Their references to being well connected to people who will “have all the issues settled” are more than just drunken blather and bragging. Road police officers in Odesa, who preferred to remain anonymous, shared that they are obliged to memorize the registration numbers on the plates of top city and regional officials’ vehicles, and they must never stop them. One of their colleagues nearly got sacked for having halted the personal car of Mr Starodubov, deputy chief of the regional police. The other got a dressing down from his bosses for having stopped a car driven by the wife of Mr Reznikov, Odesa regional chief of police. Little wonder that two out of the three young men who [allegedly] gang-raped and tried to kill Ms Makar (see photo) were released without bail. After all, their parents are influential citizens of Mykolaiv.
No-one would perhaps mind much if these VIPs beat, shot, and burned one another. That’s their own private business. However, news reports show that the victims are mostly ordinary Ukrainian citizens. Who has ever heard of one VIP hurting another?
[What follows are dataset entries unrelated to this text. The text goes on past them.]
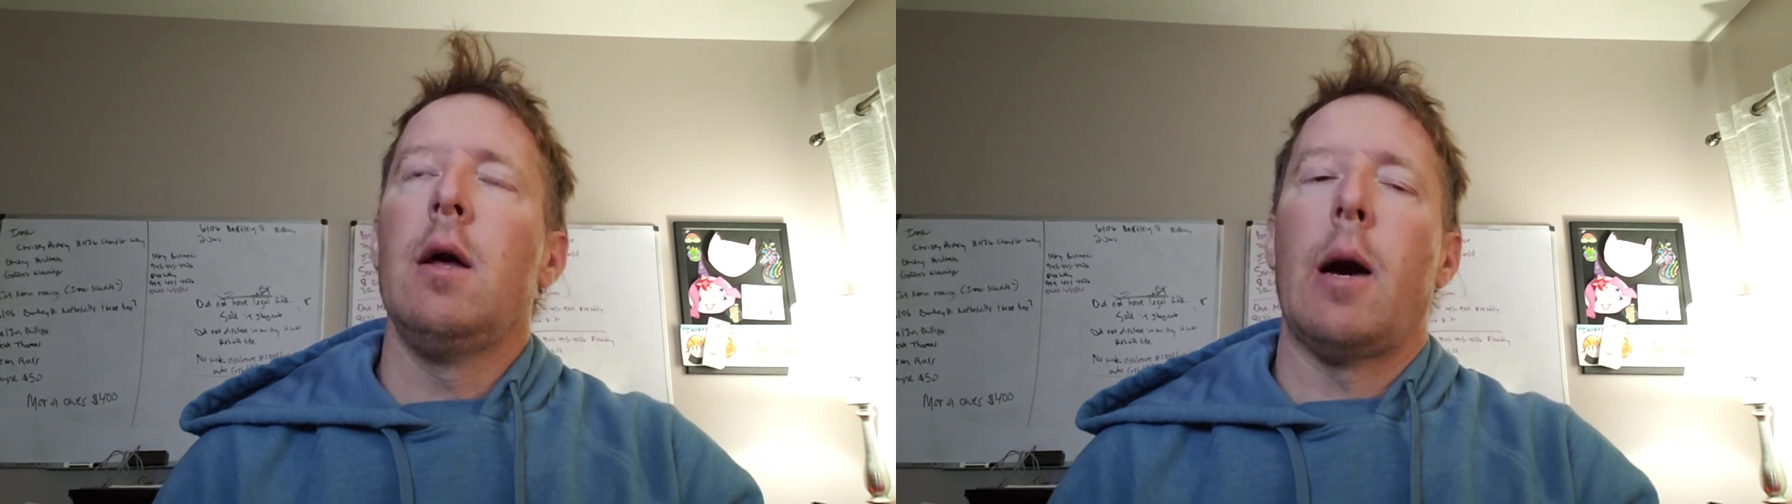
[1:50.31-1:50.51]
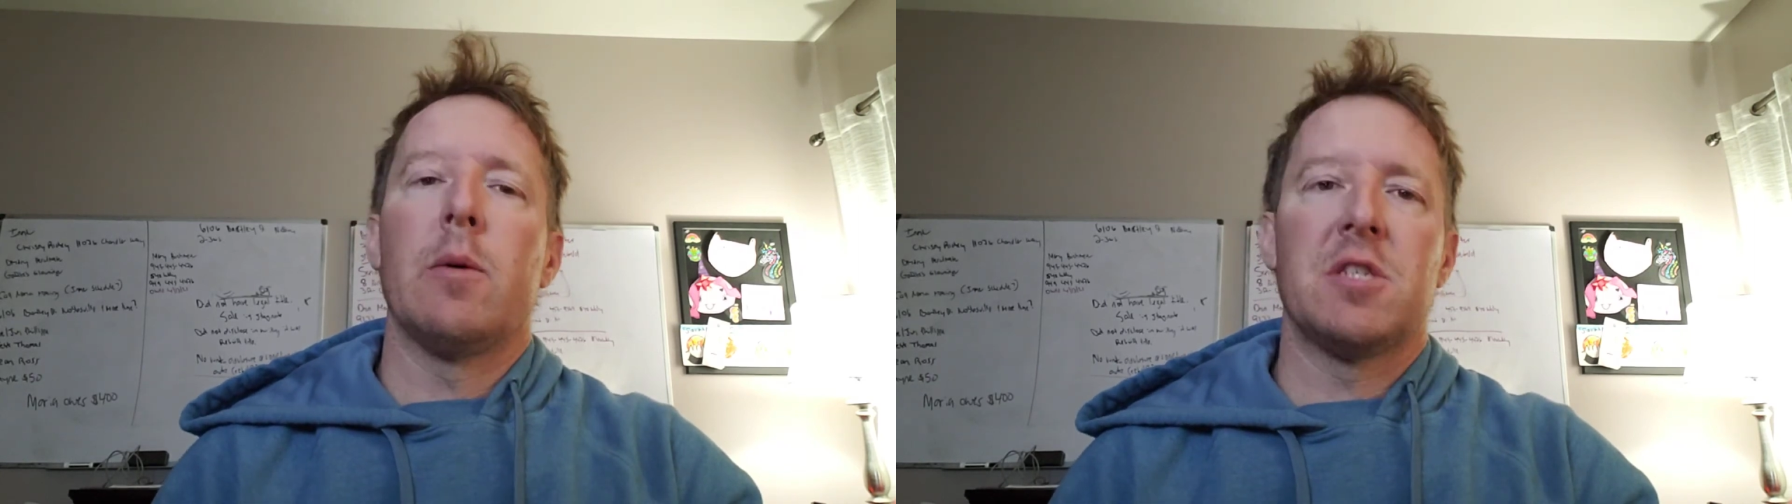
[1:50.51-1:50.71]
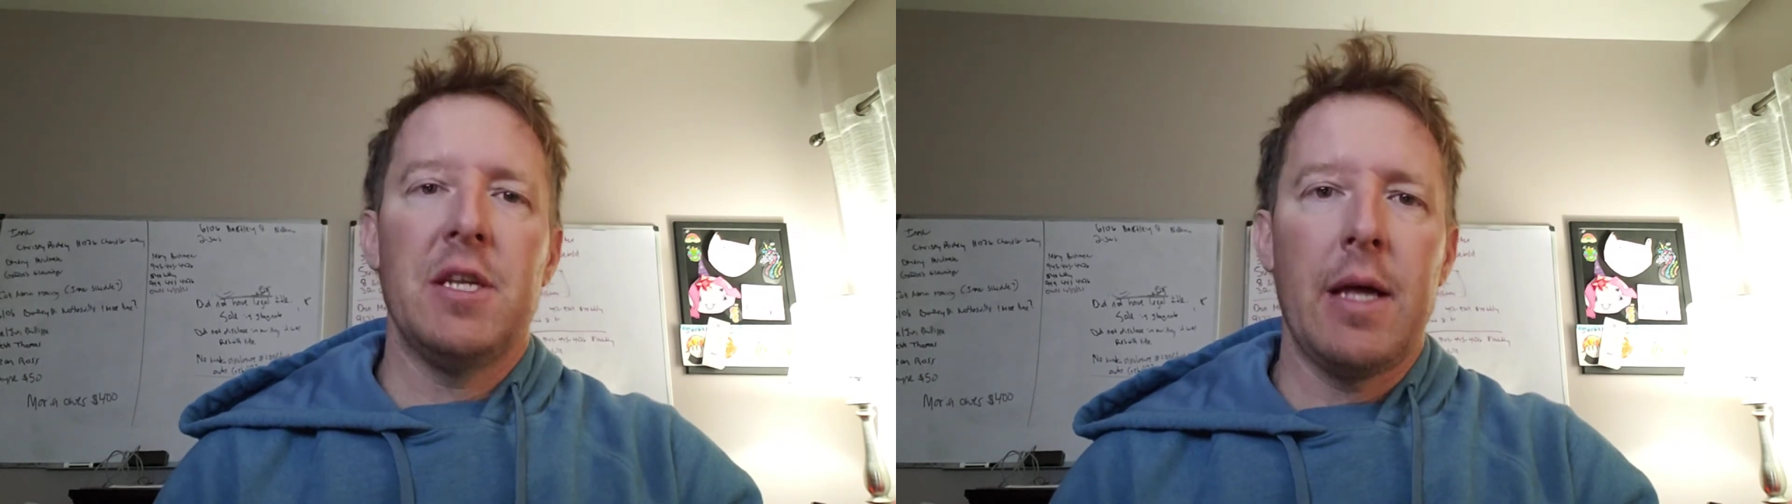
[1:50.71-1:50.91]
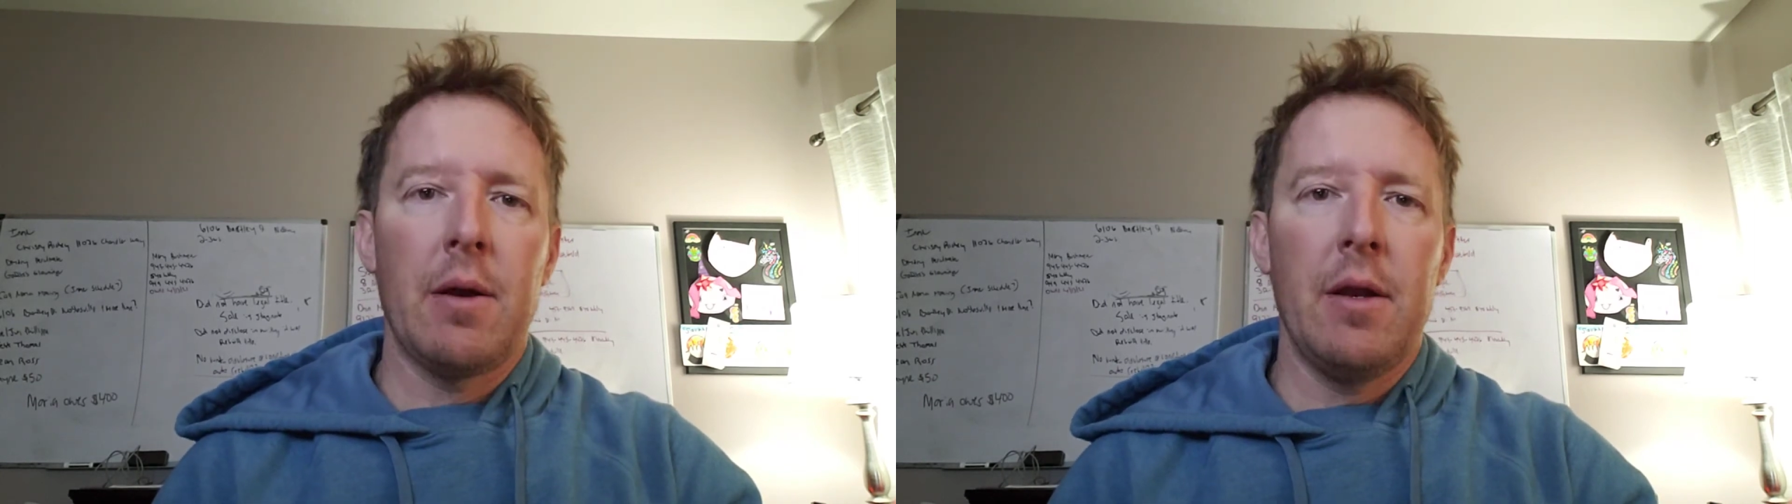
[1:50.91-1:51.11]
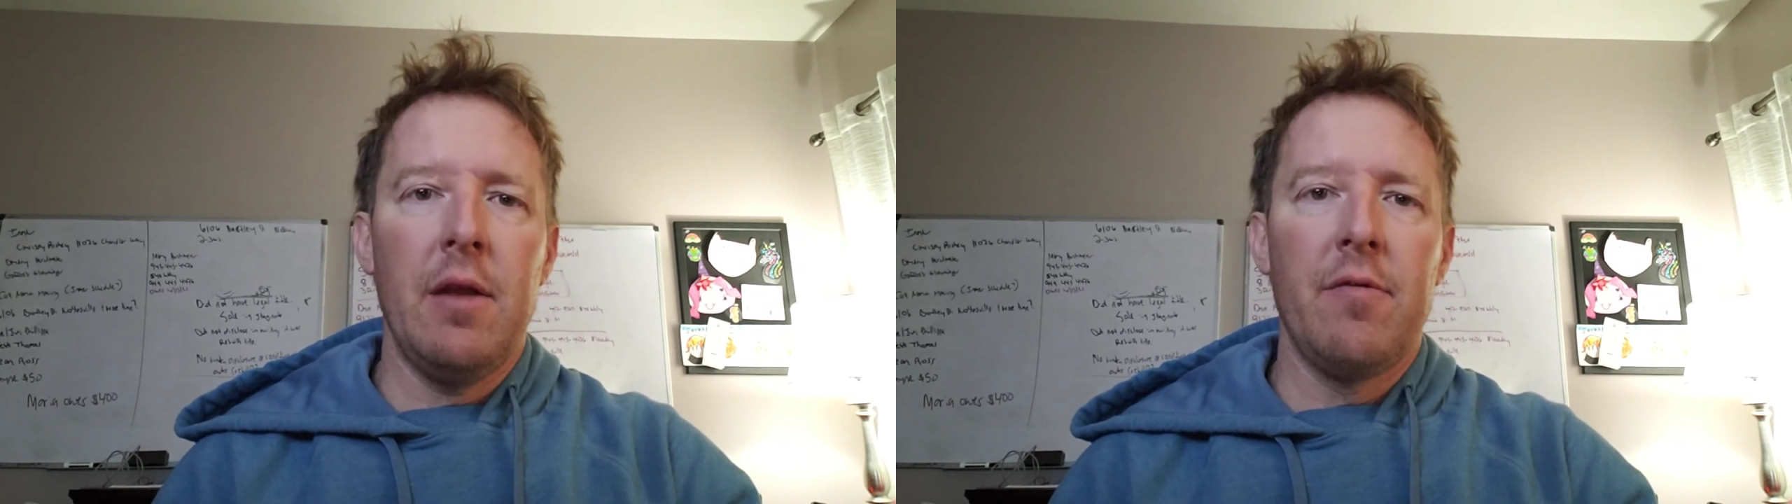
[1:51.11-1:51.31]
I would send out
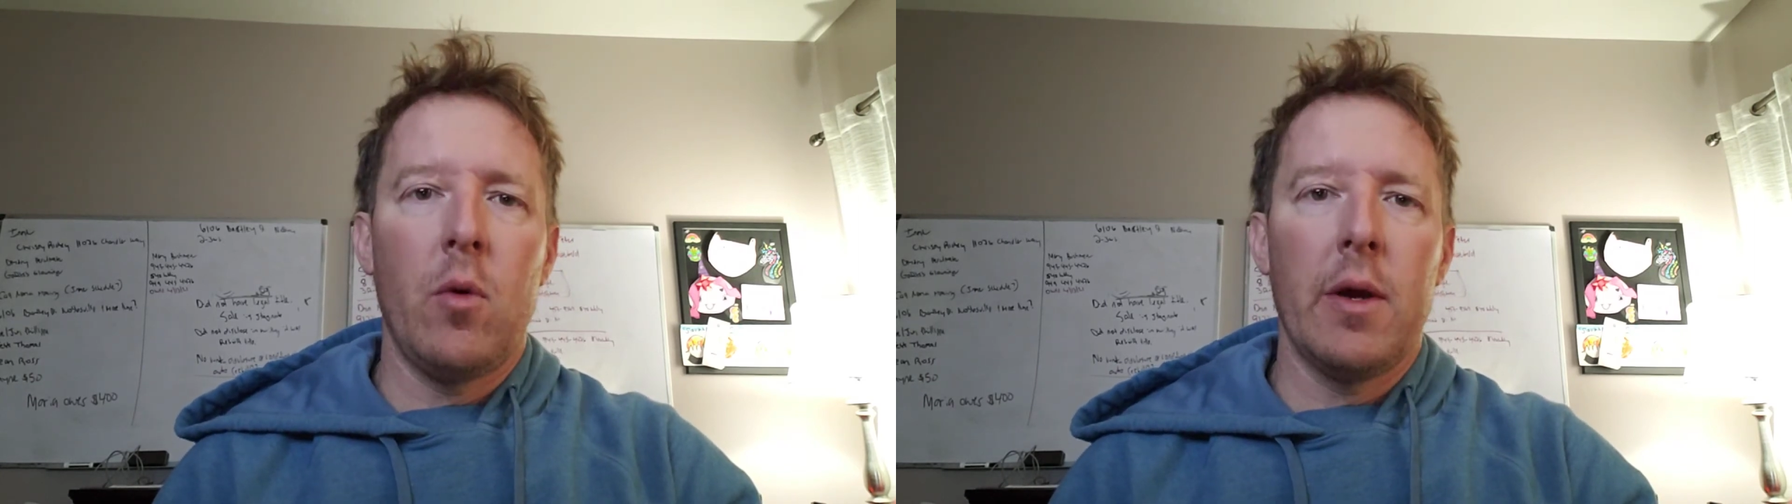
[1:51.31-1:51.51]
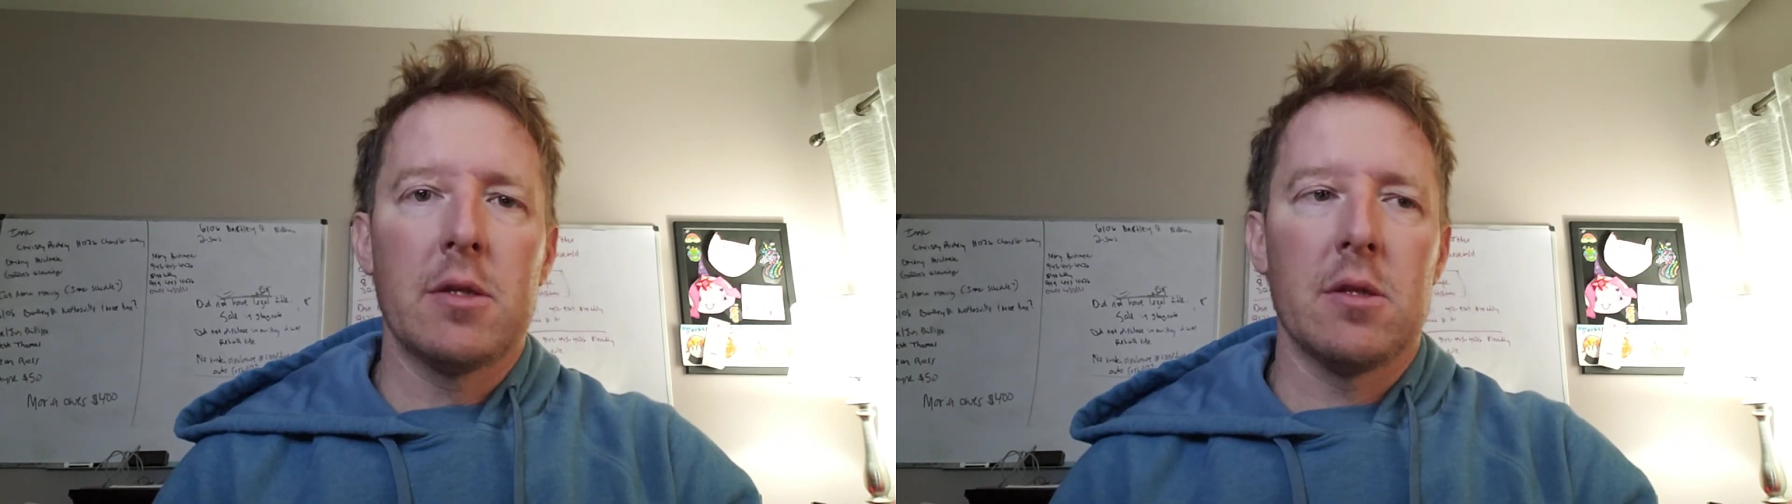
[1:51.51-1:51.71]
an invoice,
Thus we have a close-knit layer of society which has accumulated property and power to apply without taking the trouble to follow the letter of the law. Within this layer, relations are built on clan and patron – client principles. Your place in the food chain depends on which group you belong to, and who you are subordinate to. Clans can wage cruel wars against each other, but they are solidary against the rest of society. Pre-election promises is the farthest they can ever go.
Moreover, this caste of “masters” keeps its distance from society even physically: in Ukraine the so-called VIP villages have appeared, i.e. residential neighbourhoods for MPs, government officials, judges and their kind, who would not mix with the populace.
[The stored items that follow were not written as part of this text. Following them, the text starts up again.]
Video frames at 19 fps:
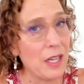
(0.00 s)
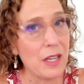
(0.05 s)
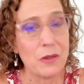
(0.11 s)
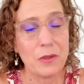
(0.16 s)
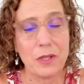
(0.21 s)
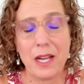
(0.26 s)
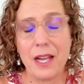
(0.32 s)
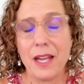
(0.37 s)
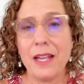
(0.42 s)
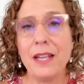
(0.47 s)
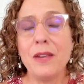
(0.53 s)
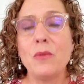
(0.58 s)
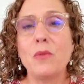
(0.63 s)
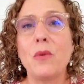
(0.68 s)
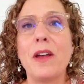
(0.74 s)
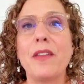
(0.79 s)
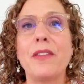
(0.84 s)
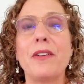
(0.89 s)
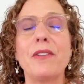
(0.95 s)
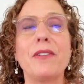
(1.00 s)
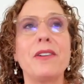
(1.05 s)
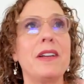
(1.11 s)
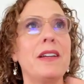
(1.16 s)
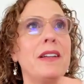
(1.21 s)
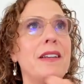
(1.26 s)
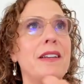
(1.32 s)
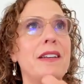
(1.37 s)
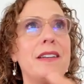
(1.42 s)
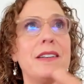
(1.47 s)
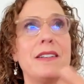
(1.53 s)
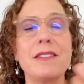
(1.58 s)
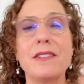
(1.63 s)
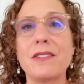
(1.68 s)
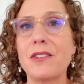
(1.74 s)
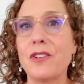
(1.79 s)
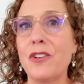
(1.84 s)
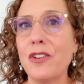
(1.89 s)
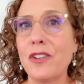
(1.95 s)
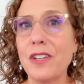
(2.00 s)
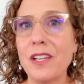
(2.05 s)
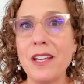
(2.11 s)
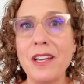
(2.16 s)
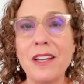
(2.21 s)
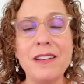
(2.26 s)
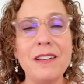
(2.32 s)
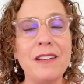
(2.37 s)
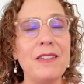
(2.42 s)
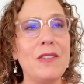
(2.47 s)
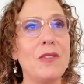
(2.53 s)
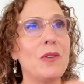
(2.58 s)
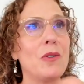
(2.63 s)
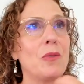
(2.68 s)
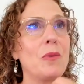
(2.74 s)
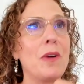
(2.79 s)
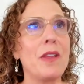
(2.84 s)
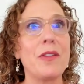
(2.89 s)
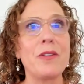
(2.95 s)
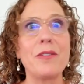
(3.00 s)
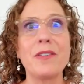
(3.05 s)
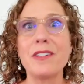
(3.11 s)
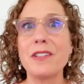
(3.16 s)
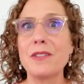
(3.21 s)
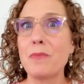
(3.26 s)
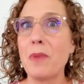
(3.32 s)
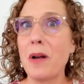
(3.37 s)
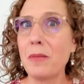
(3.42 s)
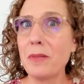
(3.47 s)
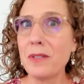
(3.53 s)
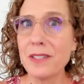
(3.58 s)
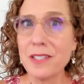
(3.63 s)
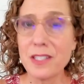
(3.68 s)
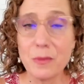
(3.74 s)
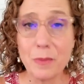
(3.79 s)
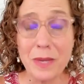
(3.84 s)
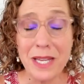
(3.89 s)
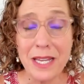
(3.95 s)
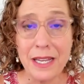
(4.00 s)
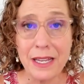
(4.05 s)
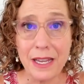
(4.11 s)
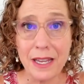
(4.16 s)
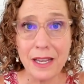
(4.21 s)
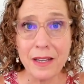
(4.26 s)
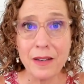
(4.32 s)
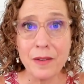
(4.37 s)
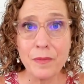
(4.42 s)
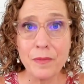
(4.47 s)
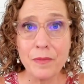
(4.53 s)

okay, whether it is cooking or whether it is public speaking,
Our history abounds in similar examples: this is how the nobles in the Russian empire treated Ukrainians (and “Great Russians,” too). For example, Prince Kurakin gladly indulged in amorous games with his bondmaids in his estate on the territory of modern Luhansk Oblast. If they gave birth to baby boys, they were brought up, educated, and provided with jobs. But girls were burned alive in specially built furnaces. The systematic killing of babies was not even really kept a secret, but the Prince went unpunished. Against the background of the contemporary nobility’s habits and entertainments this did not seem unusual.
For lords of bygone days everything came to an end when they were exterminated as a class. How the modern grandees’ unbounded lawlessness will end, we will know sooner or later. Mykolaiv has already revolted.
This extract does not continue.